# Data excerpts:
▬▬▬▬▬▬

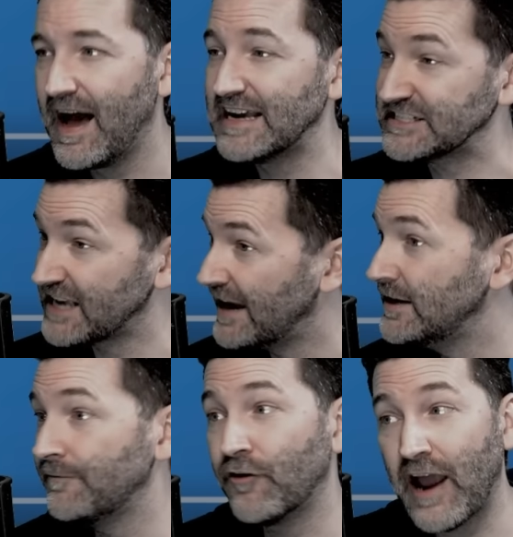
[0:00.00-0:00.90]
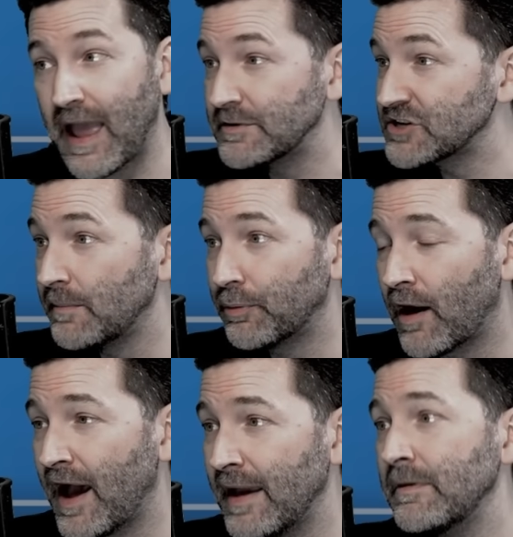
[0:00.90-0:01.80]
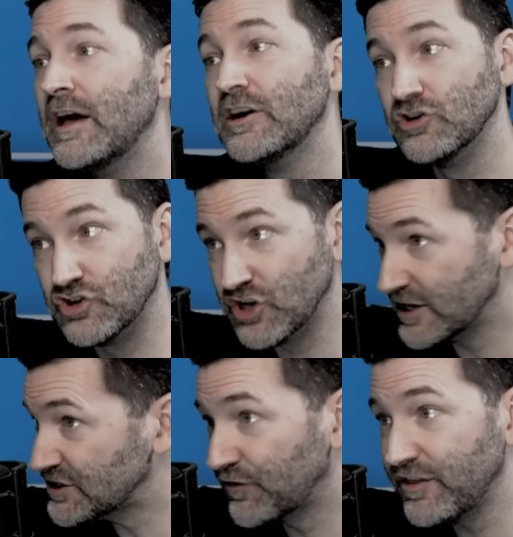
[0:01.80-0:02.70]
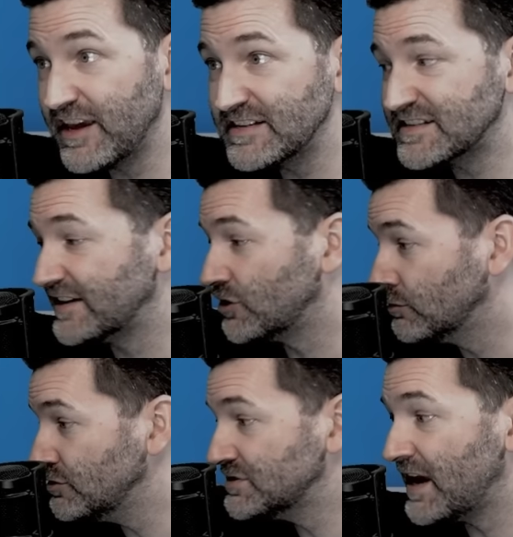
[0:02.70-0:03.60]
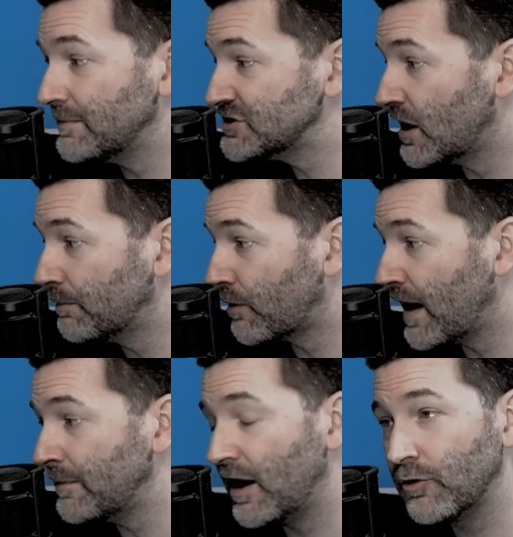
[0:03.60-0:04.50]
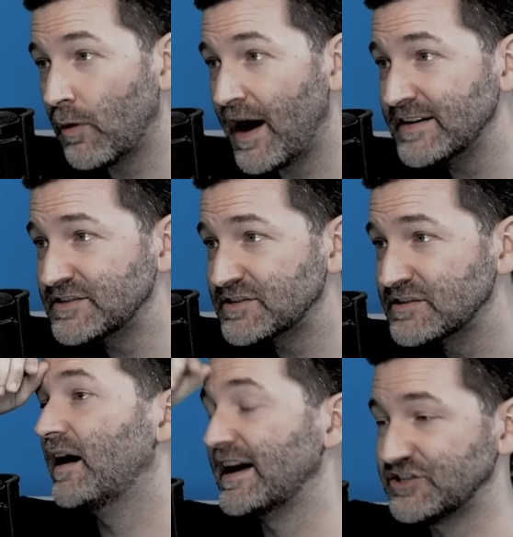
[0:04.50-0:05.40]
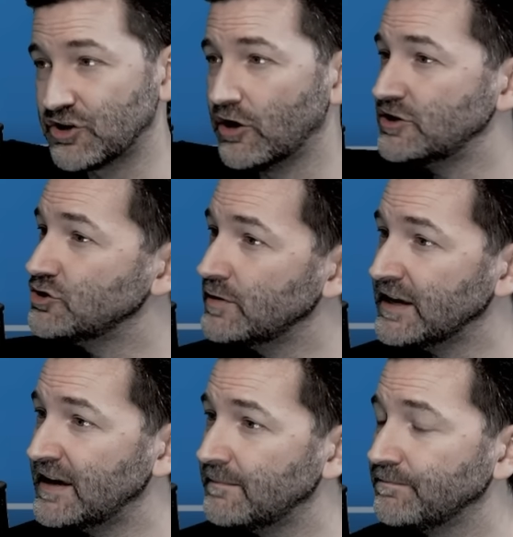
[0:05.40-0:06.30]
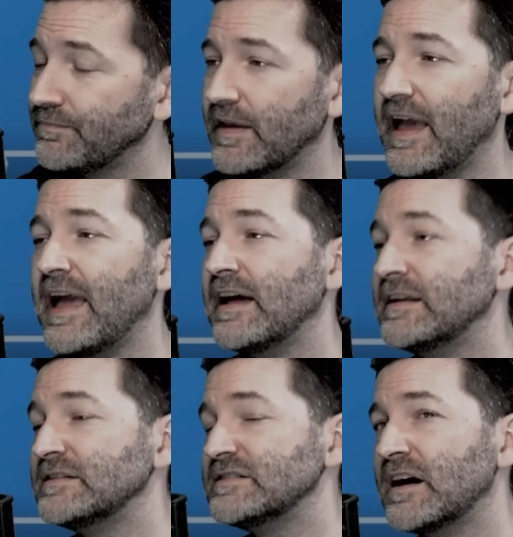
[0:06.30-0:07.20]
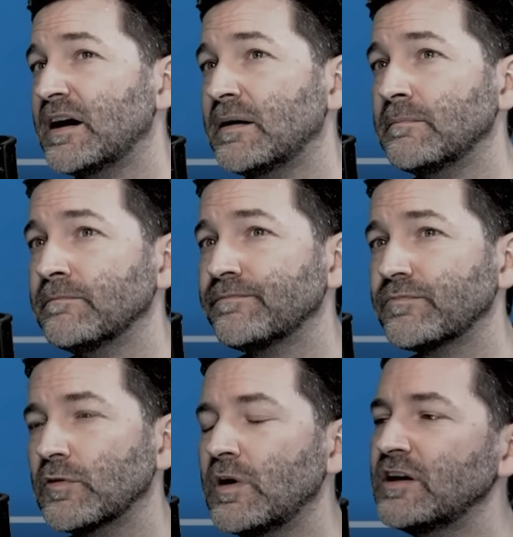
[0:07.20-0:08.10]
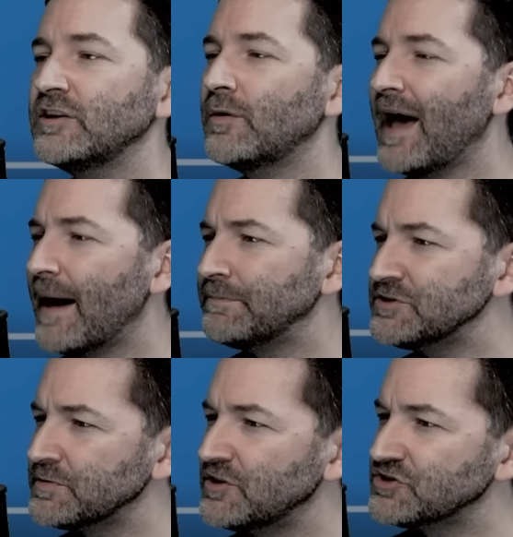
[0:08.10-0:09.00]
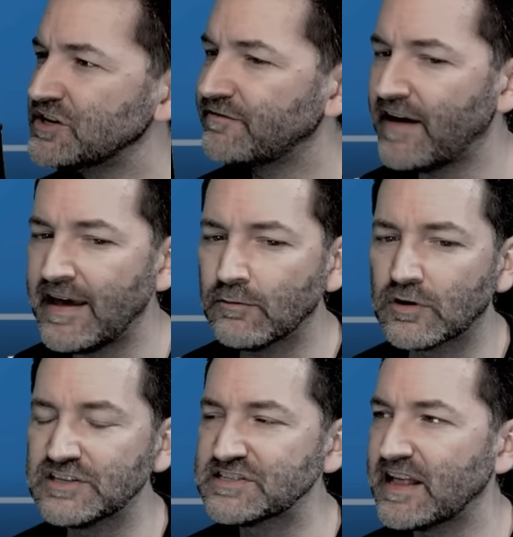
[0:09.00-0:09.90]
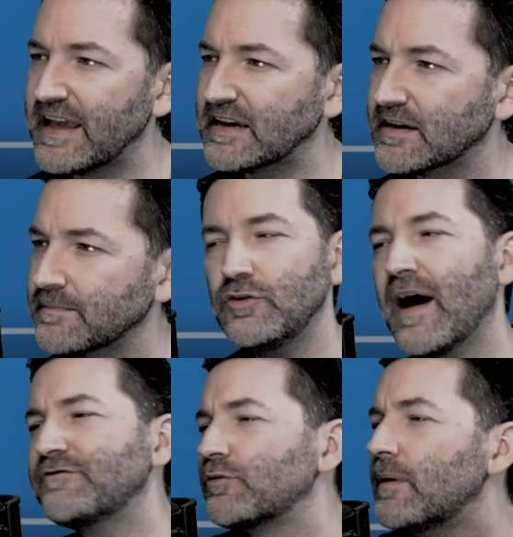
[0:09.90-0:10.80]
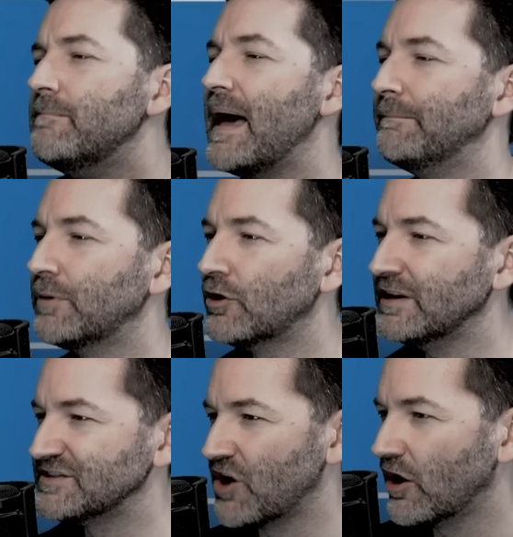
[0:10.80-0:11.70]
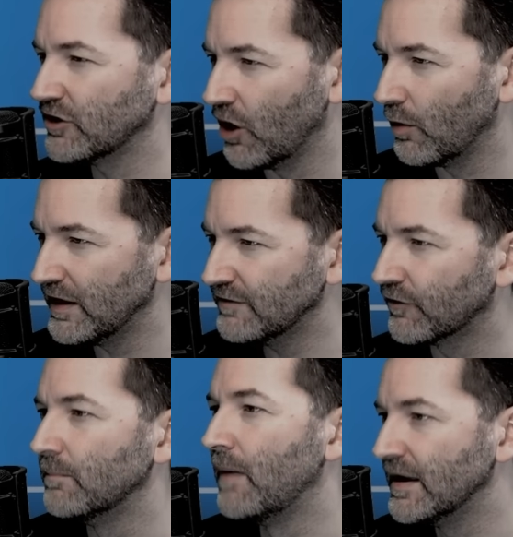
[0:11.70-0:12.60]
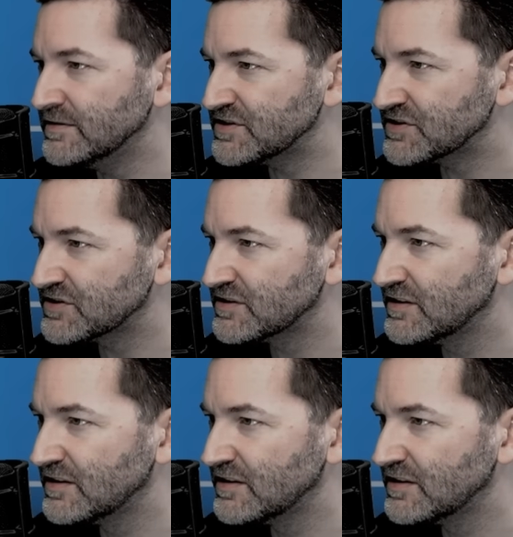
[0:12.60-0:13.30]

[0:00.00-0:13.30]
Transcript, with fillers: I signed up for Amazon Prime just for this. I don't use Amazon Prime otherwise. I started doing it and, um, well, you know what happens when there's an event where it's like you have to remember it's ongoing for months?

▬▬▬▬▬▬

# Task requirements:
Within the listing above, write out the stretch from the line with "[0:04.50-0:05.40]" through the line with "[0:00.00-0:13.30]" exactly. Any pictures are to be left out.

# Exercise output:
[0:04.50-0:05.40]
[0:05.40-0:06.30]
[0:06.30-0:07.20]
[0:07.20-0:08.10]
[0:08.10-0:09.00]
[0:09.00-0:09.90]
[0:09.90-0:10.80]
[0:10.80-0:11.70]
[0:11.70-0:12.60]
[0:12.60-0:13.30]

[0:00.00-0:13.30]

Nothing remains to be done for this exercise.